Indian stock-index futures gained as Prime Minister Narendra Modi and President Barack Obama reached an agreement that could spur nuclear energy projects, and the U.S. leader pledged initiatives to generate more than $ 4 billion of trade and investment between the two countries.
SGX CNX Nifty Index futures for January delivery rose 0.4 percent to 8,852 at 9:57 a.m. in Singapore. The underlying CNX Nifty Index (NIFTY) rallied 0.9 percent to a record 8,835.60 on Jan. 23. The S&P BSE Sensex (SENSEX) also advanced 0.9 percent to an all-time high. Markets in India were closed yesterday for a holiday. The Bank of New York Mellon India ADR Index of U.S.-traded shares climbed for a seventh day yesterday, adding 1 percent.
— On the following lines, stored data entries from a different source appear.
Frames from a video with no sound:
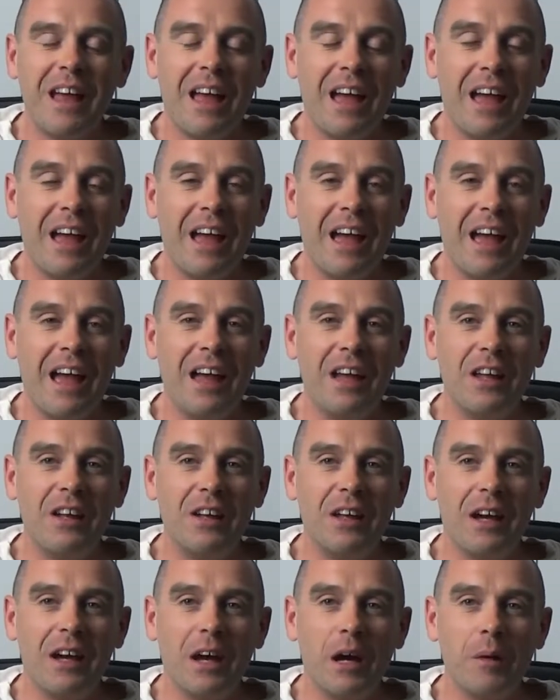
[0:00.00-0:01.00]

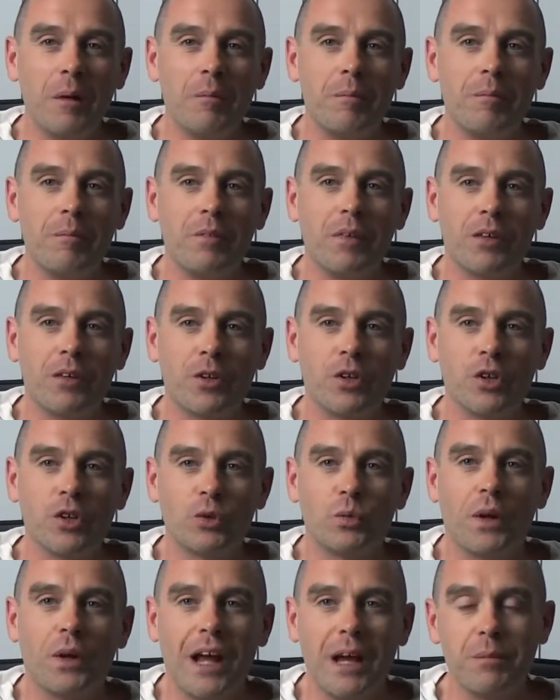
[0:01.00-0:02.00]
and of
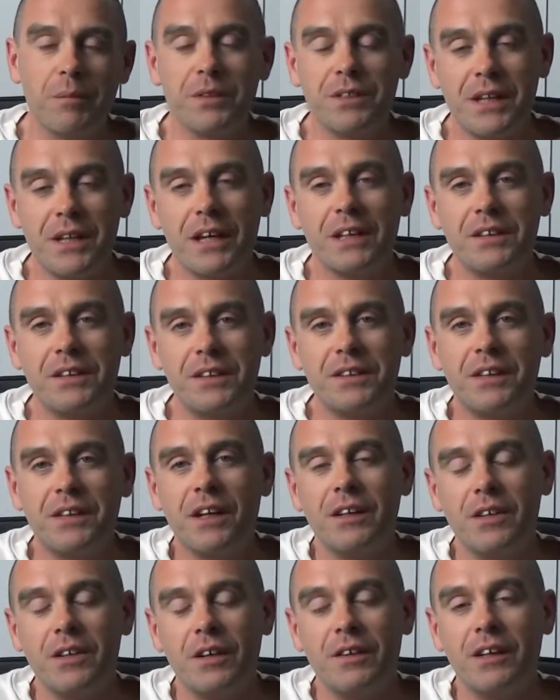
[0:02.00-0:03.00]
course what happens next is
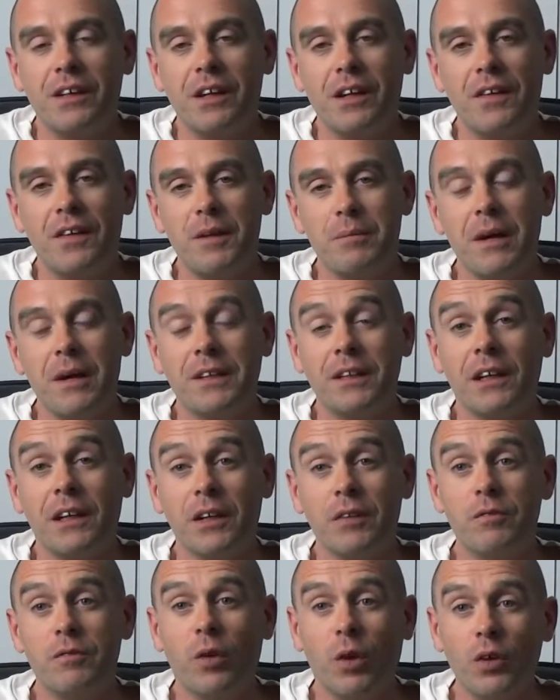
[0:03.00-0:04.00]
they basically
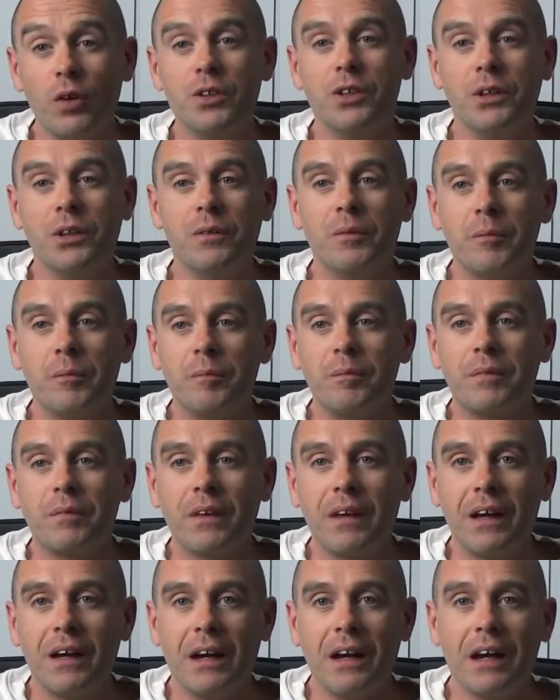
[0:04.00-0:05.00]
avoid you,
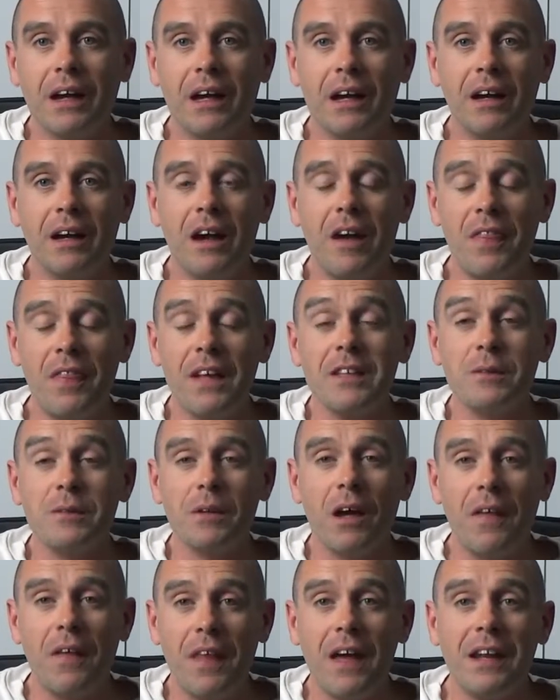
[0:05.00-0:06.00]
and
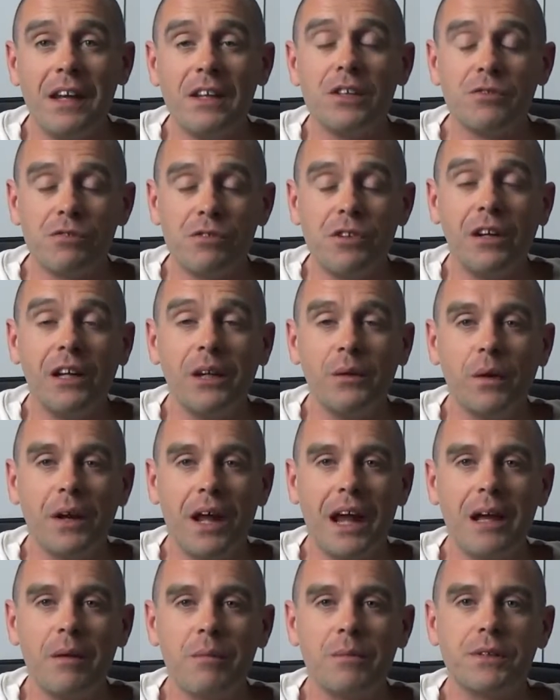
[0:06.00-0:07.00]
that is really what
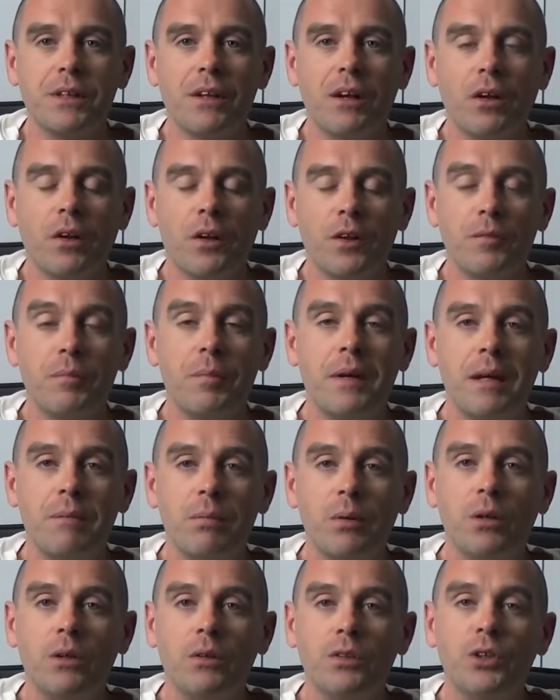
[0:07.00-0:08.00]
happens in a lot of
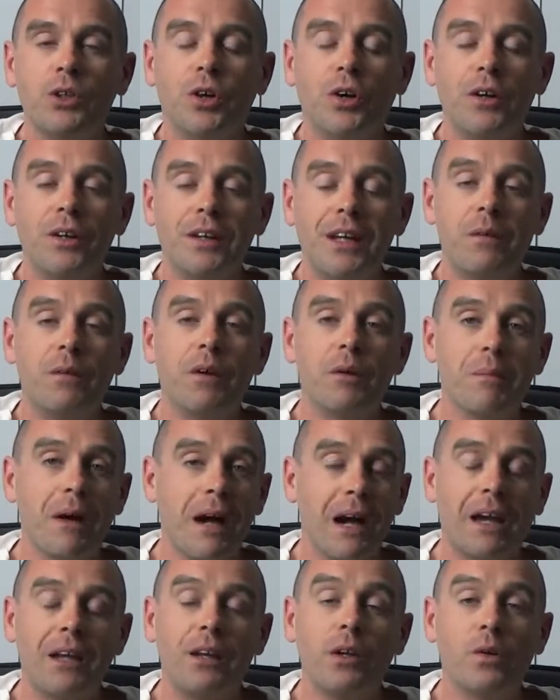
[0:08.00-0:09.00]
people who join network
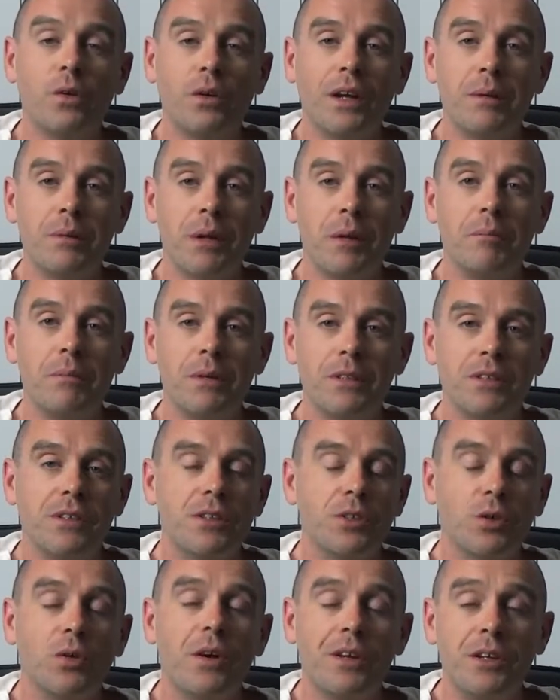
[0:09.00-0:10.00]
marketing or an MLM
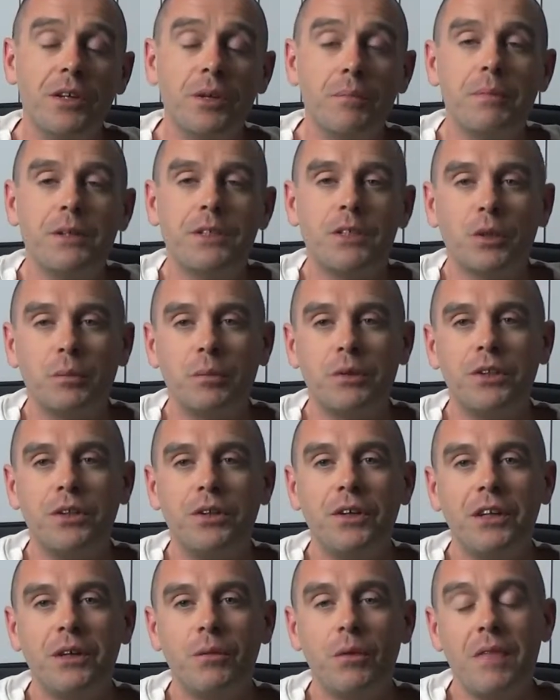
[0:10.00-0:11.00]
business or any other business
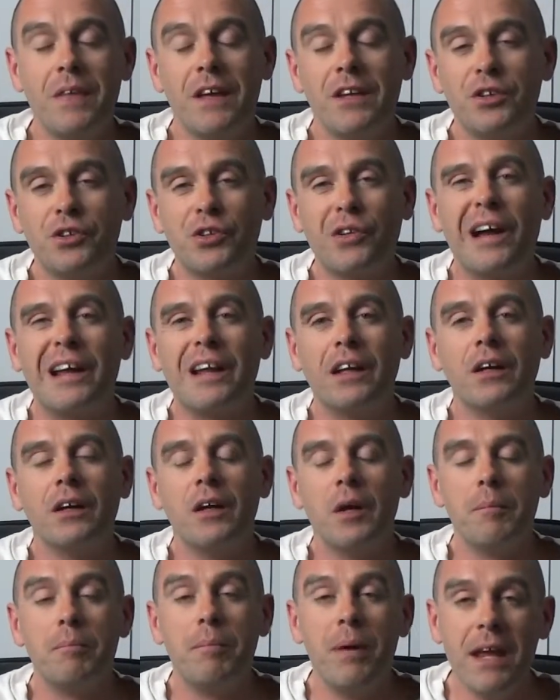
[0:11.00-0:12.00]
opportunity, when they try to
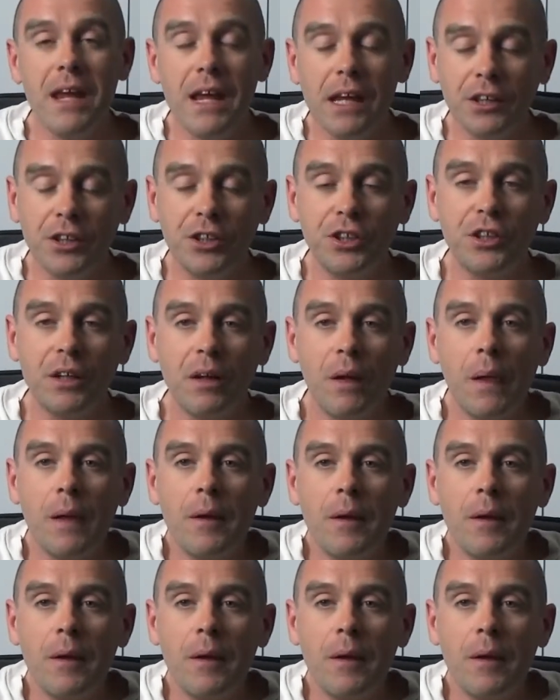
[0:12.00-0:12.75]
pitch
Obama and Modi said they will streamline regulations that make it difficult for U.S. companies to do business in India. The two leaders said they had made a breakthrough meant to spur a surge in civilian nuclear projects, while Modi also won backing from the U.S. for a $ 160 billion solar energy program in a nation where 400 million people lack access to electricity.
“Obama’s visit is a sign of India’s increasing influence and importance on the world stage,” Adrian Lim, a Singapore-based money manager at Aberdeen Asset Management Plc, wrote in an e-mailed statement. “Since Modi’s landslide victory, the improvements made by the government have added to the perception that India is the next untapped market for U.S. companies.”
Shares of Larsen & Toubro Ltd. (LT), India’s largest engineering company, may be active today. The nuclear deal between India and the U.S. opens up “large potential,” M.V. Kotwal, the company’s president for heavy engineering, said in a statement on Jan. 25.
Maruti Suzuki India Ltd. (MSIL), the nation’s biggest carmaker, may report today that third-quarter profit rose 31 percent to 8.93 billion rupees ($ 145.4 million), according to the median estimate of 36 analysts in a Bloomberg survey.
Titan Co. Ltd. (TTAN), the jewelry retailer controlled by the Tata Group, may report quarterly net income rose 16 percent to 1.93 billion rupees, according to the median forecast of 21 analysts surveyed by Bloomberg.
The Sensex rallied 4.1 percent last week, the most since the five days ended June 6. International investors bought a net $ 107.2 million of Indian stocks on Jan. 22, extending this year’s inflow to $ 889.7 million, the second-highest among eight Asian markets tracked by Bloomberg, after Taiwan.
Still, the options market is signaling greater odds of a selloff in stocks after the Nifty’s valuation climbed to a four-year high and its relative strength index increased to levels that signal gains may be overdone. Next month’s budget may be the trigger for losses, according to Kotak Securities Ltd.
The Nifty’s 50-day historical volatility index, which measures price swings, rose to the highest level since December 2013 last week.
The Sensex has gained 6.5 percent this year and is valued at 16.3 times projected 12-month earnings, the most expensive in four years. That compares with the MSCI Emerging Markets Index’s multiple of 11.6.